In Istanbul, at the last flat I lived in before we left Turkey in 2008, my upstairs neighbour- a middle-aged woman in a house dress and slippers- used to ring my doorbell repeatedly at all hours. If I was in the shower, she’d keep ringing it until I was out and dried and dressed. Sometimes she was content to keep her finger on the doorbell for a good ten minutes before I answered the door.
Whenever I opened the door to her, she’d launch into a very fast, very loud tirade about…something. But I was never sure what because, well, I couldn’t understand her. My Turkish abilities were good enough to understand her had she bothered to slow down and stop shouting, but my scrunched up mystified face only made her shift into even more clipped, shouty tones. I’d stand in my doorway, in my PJs or sopping wet or with dinner rapidly cooling in the kitchen and she’d shout at me, a wall of sound that seemed to go on for ever, increasing in density and impenetrability.
What was she shouting about?
According to my landlord, whom I’d then call for clarification (the woman was a distant relative, it seemed), my doormat was too dusty or I’d placed my garbage out on the curb at the wrong time or…something. My deer-in-headlights facial expressions and pleas for her to slow down and repeat what she’d said more clearly fell on deaf ears. Shouting was the way to go.

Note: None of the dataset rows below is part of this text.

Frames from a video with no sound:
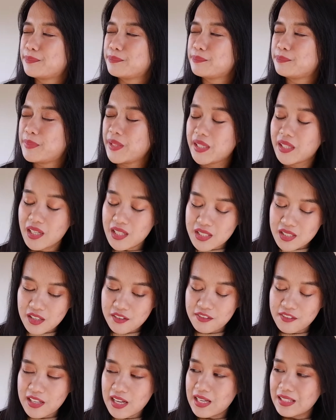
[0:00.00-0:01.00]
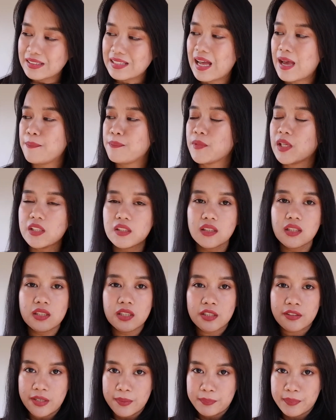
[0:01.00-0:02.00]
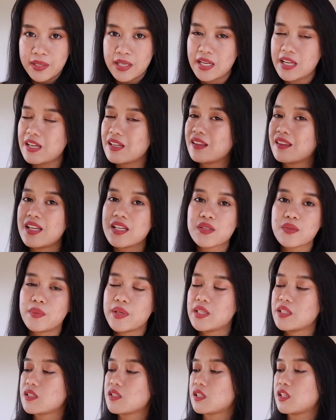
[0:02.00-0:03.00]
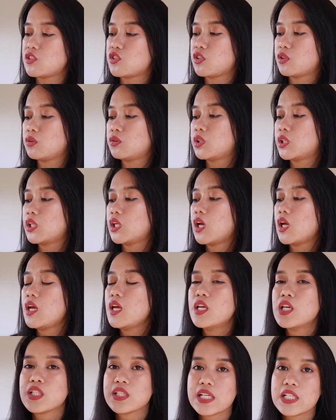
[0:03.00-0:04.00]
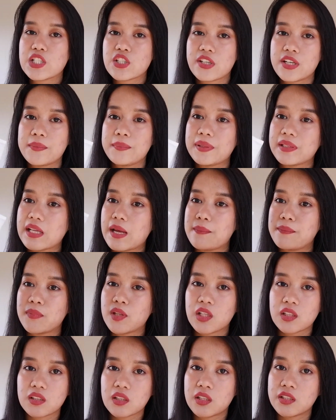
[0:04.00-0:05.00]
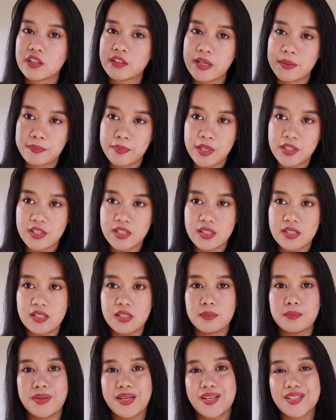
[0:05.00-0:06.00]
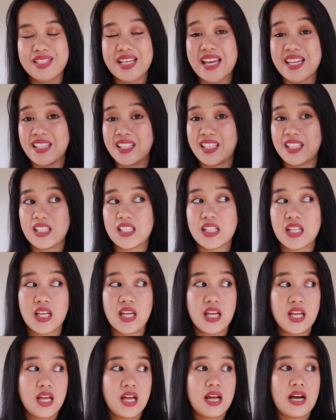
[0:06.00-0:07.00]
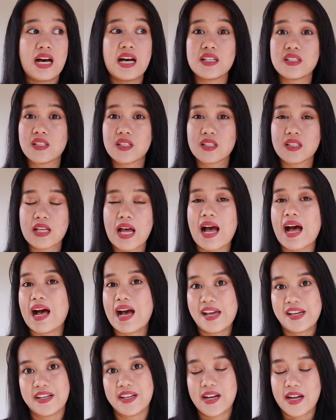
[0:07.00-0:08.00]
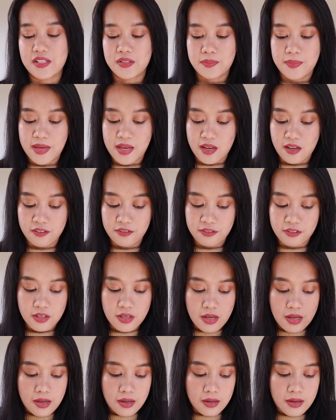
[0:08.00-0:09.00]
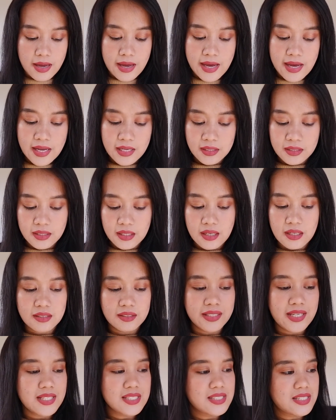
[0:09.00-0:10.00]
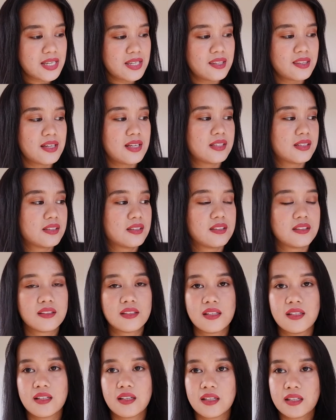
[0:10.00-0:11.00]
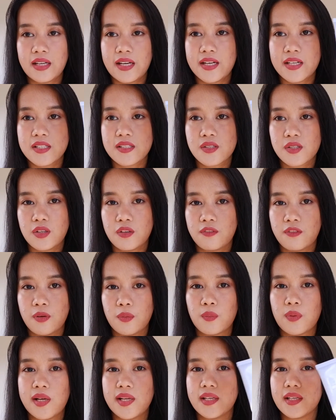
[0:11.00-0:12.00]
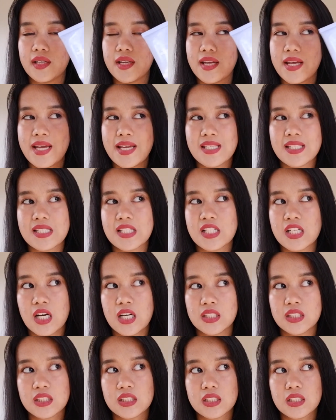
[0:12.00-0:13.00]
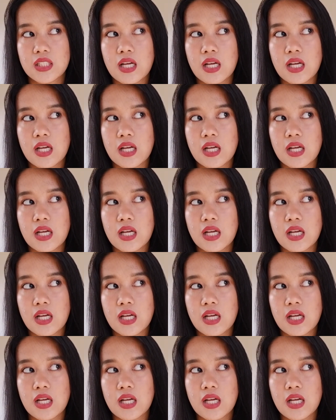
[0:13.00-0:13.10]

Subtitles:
Because of that, I'm not gonna this one is such a good sunscreen, but I'm not gonna repurchase it because I need a higher SPF. And they say that the Klairs UV one is not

She wasn’t the only neighbour who barraged me with finger-to-the-doorbell mystifying shoutathons over the years. I actually thought it was a Turkish thing for neighbours to find something to yell at each other about across the threshold. I came to dread the sound of the ever-present bird-call doorbells in my various flats. If it rang, especially if it kept ringing after the first push, I knew I was in for a long, complicated, shouty lecture.
But it isn’t just a Turkish thing to ring doorbells and shout at your foreign neighbours who stare wide eyed and incomprehending at the barrage of barely understood verbiage.
Oh, Shanghai, Shanghai.
As you may know from previous posts, my Mandarin abilities are pretty basic. They are a lot less basic now that I’ve completed my 80 hours of intensive study over the past month but really, they are still pretty basic. I’ve demonstrated this lack of ability in the lifts going down to the lobby when neighbours have tried to engage in small talk and I just stood there smiling like an imbecile, repeating the few phrases I could remember, nodding politely. Most of our neighbours have given up on the elevator pleasantries- I get a brief nihao then silence.
Here, it isn’t the immediate neighbours who shout at me across the threshold. No, the woman across the hall with the appalling snarling beady-eyed mutant mini-dog has ceased trying to talk to me when her dog runs out to the hall every morning to bite my ankles. She knows I’m far too stupid to talk to.
Others haven’t realized the extent of my stupidity and keep trying to shout.
A few weeks ago, our doorbell rang at around midnight. I was asleep. The doorbell kept ringing. And ringing. I woke, thinking perhaps the building was on fire or a neighbour needed help or we were being evacuated or something similar, and so I got up and padded out into the darkened living room, peered through the spy-hole and saw a woman. I opened the door to a barrage of shouting. Apparently I’d ordered food. She thrust bags full of styrofoam food containers at me and berated me for…something. I had no idea what was going on. She waved a piece of paper in my face, as if the blur of densely written Chinese script would clarify anything. I kept repeating my stock phrases of I don’t understand and This isn’t my food at her but she was fairly adamant that increasing the speed and volume of her argument would help me to realize that I had indeed ordered food and would now kindly pay her for her services. If only I would just stop being so difficult.
Last night, our doorbell rang and an older woman in a cotton nightie and fuzzy slippers stood there with a clipboard and stern arrangement of facial features. She shouted at us for a few minutes while we explained repeatedly that we had no idea what she wanted. The more confusion we displayed, the louder and faster she spoke. I caught a few things- something about 150 and television. The rest was just an elided blur of tones. My brain ached. We finally speed dialed our landlord and shoved the phone at her and she stood in the middle of our living room in the thin cotton nightie and anklet socks (slippers left politely at the doorstep), barking out her frustrated needs to him. Ah, we had to pay for our cable TV. Ah. Right then. We paid, thanked her, and she left.
I’ve reached a point where I don’t want to open our door to anyone unless I’m actually expecting someone (hello New York Pizza!) or answer my phone unless the caller display shows someone I actually know. EZ Window Solutions offers secure windows and doors. I’ve had too many years of being shouted at, as if the increasing volume and speed of the conversation will help to overcome my fundamental lack of comprehension and crucial gaps in vocabulary knowledge. It makes me feel tired and stupid.
In my Mandarin course last month, I learned about likes and dislikes, shopping, fruits and clothing, numbers, furniture and rooms, measure words, family members, and jobs. I would have appreciated a unit on possible doorbell dialogues.